Prerequisites#

Version Compatibility#

  • Greenplum server versions: 5.x, 6.x, 7.x (requires Greenplum.get_packages(package_version="2.3.0") or higher)

  • Spark versions: 2.3.x - 3.2.x (Spark 3.3+ is not supported yet)

  • Java versions: 8 - 11

See official documentation.

Installing PySpark#

To use Greenplum connector you should have PySpark installed (or injected to sys.path) BEFORE creating the connector instance.

See Spark installation instruction for more details.

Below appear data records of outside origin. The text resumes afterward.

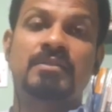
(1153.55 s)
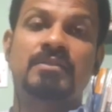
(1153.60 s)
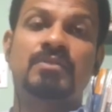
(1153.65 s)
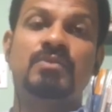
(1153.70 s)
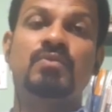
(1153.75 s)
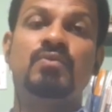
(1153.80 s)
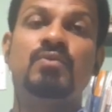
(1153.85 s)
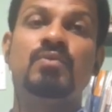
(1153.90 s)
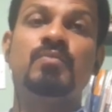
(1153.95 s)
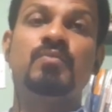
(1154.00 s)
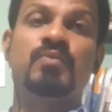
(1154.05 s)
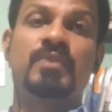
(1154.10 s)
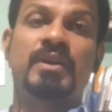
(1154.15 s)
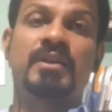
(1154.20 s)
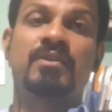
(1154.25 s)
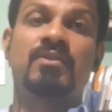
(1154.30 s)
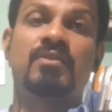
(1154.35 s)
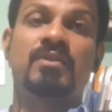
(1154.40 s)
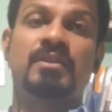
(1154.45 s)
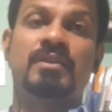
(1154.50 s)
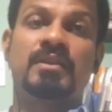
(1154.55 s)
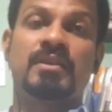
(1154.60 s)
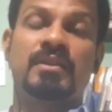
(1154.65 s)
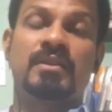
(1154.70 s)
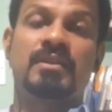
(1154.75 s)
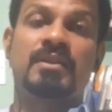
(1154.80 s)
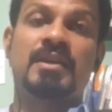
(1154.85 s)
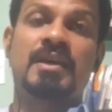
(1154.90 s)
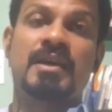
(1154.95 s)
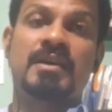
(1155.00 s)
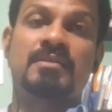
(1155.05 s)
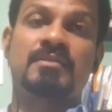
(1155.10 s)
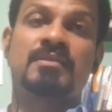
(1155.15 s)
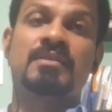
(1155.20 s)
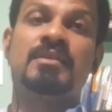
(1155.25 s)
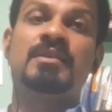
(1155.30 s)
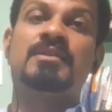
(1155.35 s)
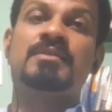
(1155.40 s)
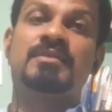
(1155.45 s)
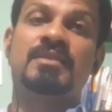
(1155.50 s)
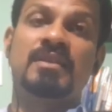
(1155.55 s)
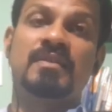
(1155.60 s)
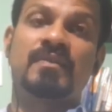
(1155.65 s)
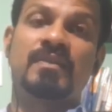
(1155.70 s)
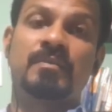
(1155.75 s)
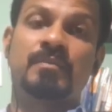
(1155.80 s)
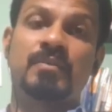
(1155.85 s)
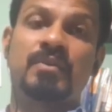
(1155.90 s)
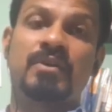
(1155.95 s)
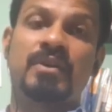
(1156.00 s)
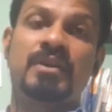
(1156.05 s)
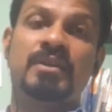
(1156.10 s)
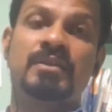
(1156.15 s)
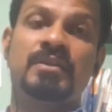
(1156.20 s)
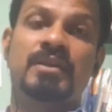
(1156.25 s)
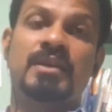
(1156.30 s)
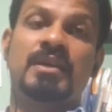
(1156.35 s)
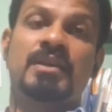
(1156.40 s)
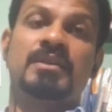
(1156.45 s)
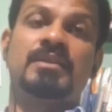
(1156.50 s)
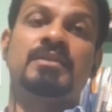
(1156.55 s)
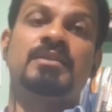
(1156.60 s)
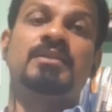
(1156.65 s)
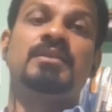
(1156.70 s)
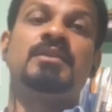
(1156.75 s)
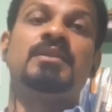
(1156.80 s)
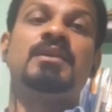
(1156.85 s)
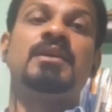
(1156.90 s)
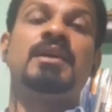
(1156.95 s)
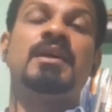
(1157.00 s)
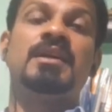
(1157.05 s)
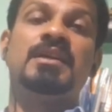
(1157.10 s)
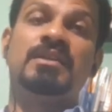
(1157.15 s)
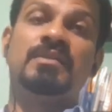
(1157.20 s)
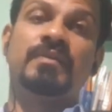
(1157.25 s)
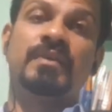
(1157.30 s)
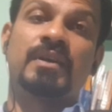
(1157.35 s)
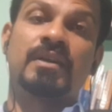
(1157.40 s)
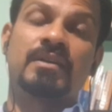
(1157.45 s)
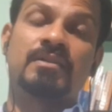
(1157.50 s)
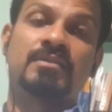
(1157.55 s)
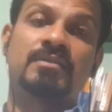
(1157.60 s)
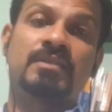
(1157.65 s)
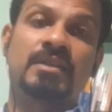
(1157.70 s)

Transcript: to whom we are calling as self-employed and hired workers.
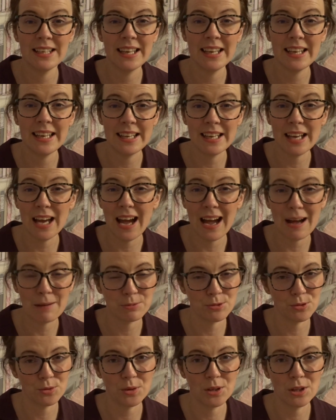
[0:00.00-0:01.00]
He
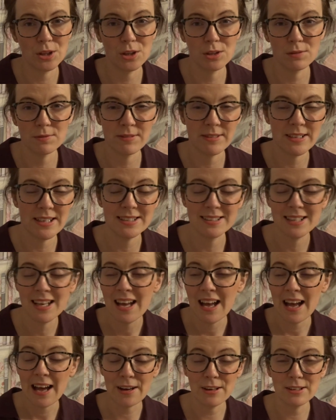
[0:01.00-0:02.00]
absolutely loves this,
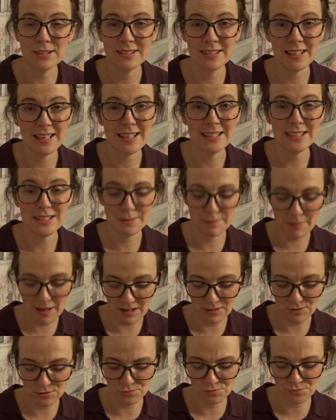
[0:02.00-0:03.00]
and honestly, it
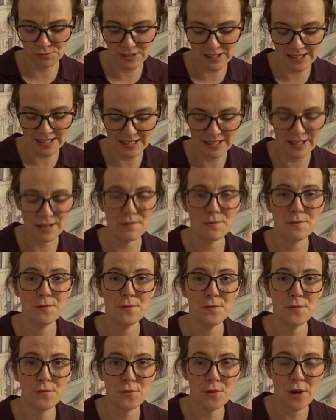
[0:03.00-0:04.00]
smells really
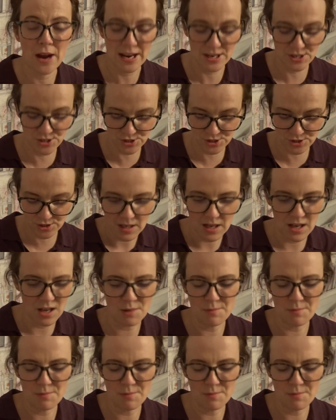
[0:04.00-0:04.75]
fresh.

Downloading VMware package#

To use Greenplum connector you should download connector .jar file from VMware website and then pass it to Spark session.

Warning

Please pay attention to Spark & Scala version compatibility.

Warning

There are issues with using package of version 2.3.0/2.3.1 with Greenplum 6.x - connector can open transaction with SELECT * FROM table LIMIT 0 query, but does not close it, which leads to deadlocks during write.

There are several ways to do that. See Injecting Java packages for details.

Note

If you’re uploading package to private package repo, use groupId=io.pivotal and artifactoryId=greenplum-spark_2.12 (2.12 is Scala version) to give uploaded package a proper name.

Connecting to Greenplum#

Interaction schema#

Spark executors open ports to listen incoming requests. Greenplum segments are initiating connections to Spark executors using EXTERNAL TABLE functionality, and send/read data using gpfdist protocol.

Data is not send through Greenplum master. Greenplum master only receives commands to start reading/writing process, and manages all the metadata (external table location, schema and so on).

More details can be found in official documentation.

Set number of connections#

Warning

This is very important!!!

If you don’t limit number of connections, you can exceed the max_connections limit set on the Greenplum side. It’s usually not so high, e.g. 500-1000 connections max, depending on your Greenplum instance settings and using connection balancers like pgbouncer.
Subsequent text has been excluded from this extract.